«Эксмо»
Аннотация
Пытаясь спастись от загадочного проклятия, преследующего князей Измайловых, и от своей роковой любви, Елизавета оказывается в Италии, в свите весьма странной и загадочной дамы. После многочисленных приключений, в которые то и дело попадает пылкая и страстная Елизавета (в их числе бурная встреча с самим Казановой!), она узнает, что ее таинственная подруга – законная наследница российского престола, дочь императрицы Елизаветы Петровны. Увы, судьба немилостива к бедной царевне… Но после ее смерти самозванкою является в Россию отважная до безумия Елизавета. Обман раскрыт. Заточение в Петропавловской крепости, а потом принудительный брак с самодуром, графом Строиловым, – еще не самое суровое для нее наказание…
Елена Арсеньева
Возлюбленная Казановы
Ю. М.
Только тебе. Всегда тебе.
Часть I
АВГУСТА-ЕЛИЗАВЕТА
1. Русская княгиня
В Риме, почти на берегу Тибра, неподалеку от величественного собора Сант-Джованни и маленькой, изящной церкви Сант-Элиджио-дельи-Орефичи, построенной по планам Рафаэля, некогда проходила улица, называемая Виа Джульетта, – тихая, вовсе безлюдная в полдень, почти непроезжая, так что трава прорастала меж камней ее мостовой. В 1760 году там, как раз напротив роскошного палаццо Сакето, стояла небольшая двухэтажная вилла Роза, выстроенная в античном стиле и, как подобает по названию, почти полностью скрытая со стороны улицы зарослями вьющихся роз. Эта чудная белая вилла пустовала уже изрядное время, к вящему огорчению немногочисленных обитателей Виа Джульетта, на глазах у которых ветшало нежилое строение, зато к радости целой стаи летучих мышей, уже свивших свои гнезда в сем заброшенном человеческом гнезде. Но в июне с ворот виллы Роза наконец-то исчезла табличка о сдаче внаем. Впрочем, новые владельцы пока не появились, и личности их оставались никому не ведомы. Только синьору Джакопо Дито, помощнику управляющего в палаццо Сакето, именно в июне довелось повстречать высокого господина в длинном темном плаще, плотно запахнутом, несмотря на жару. Сей незнакомец поздним вечером выходил из боковой калиточки виллы Роза. Причем из-за шляпы, низко надвинутой на глаза, нельзя было различить его лица. Однако стремительностью движений, повадкою своею он чем-то напоминал орла.

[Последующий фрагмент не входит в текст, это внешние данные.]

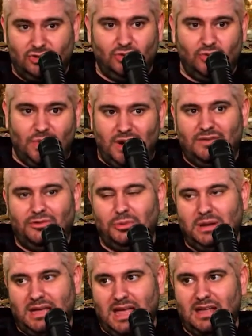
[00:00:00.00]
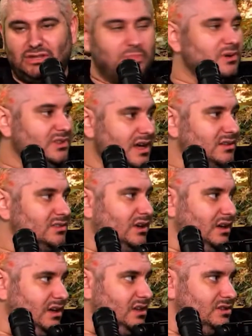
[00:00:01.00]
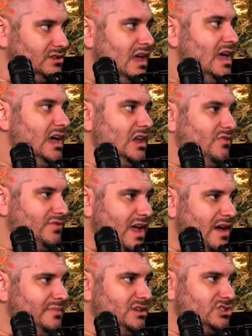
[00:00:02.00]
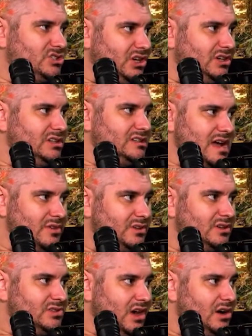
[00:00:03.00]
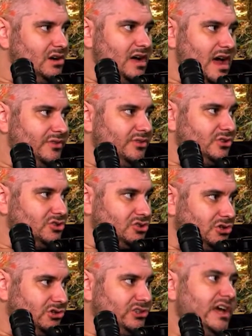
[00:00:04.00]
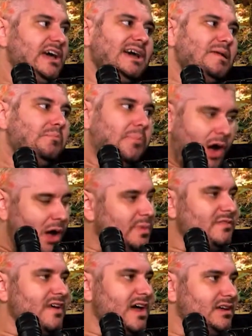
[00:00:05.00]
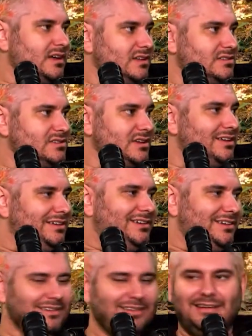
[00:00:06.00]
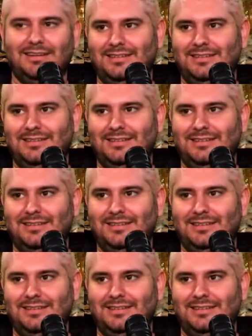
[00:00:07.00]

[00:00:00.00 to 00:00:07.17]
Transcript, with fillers: to do whatever we can to protect the kids. And if that means shutting down the entire Catholic Church and bombing Vatican City.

– Ничуть не удивлюсь, если окажется, что его фамилия Аквила, – сказал Джакопо Дито своей жене.
Синьора Агата полагала, что за всяким домыслом непременно скрывается нечистый, а потому сделала за спиной рожки против сглаза.
Вид у этого «синьора Аквилы» был столь таинственный, что Джакопо даже допускал, что пред ним какой-нибудь мятежный корсиканец, сыскавший в Риме укрытие от генуэзской полиции либо от своих же соотечественников, скорых на расправу. Однако загадочный незнакомец более не появлялся, и ничто не указывало, что именно он является нанимателем виллы.
И вот в один из октябрьских дней по Виа Джульетта вдруг загрохотали колеса нескольких телег, остановившихся… около забытой виллы! Возчики начали вносить в дом укутанные в рогожу вещи. Там, где уголок рогожи нечаянно отставал или был оторван, можно было увидеть темное резное дерево мебели, явно очень дорогой, или краешек мраморной статуи, даже на неискушенный взгляд представлявшей большую ценность.
Следом за возчиками явились пятеро поденщиц и до позднего вечера натирали мебель виллы, отмывали мраморные полы и окна, обметали паутину. Конечно, ниже достоинства синьора Джакопо было бы явиться их расспрашивать, но Агата, бывшая много моложе и проще своего мужа, пришла под окна виллы и заговорила с девушками под предлогом, что хочет пригласить их убрать в палаццо Сакето. Девушки охотно согласились и рассказали, что для работы на вилле Роза их подрядил очень суровый, но очень щедрый господин, велевший называть себя синьором Фальконе. Несомненно, это был тот, кого Джакопо именовал «Аквила», так что он не особенно и ошибся.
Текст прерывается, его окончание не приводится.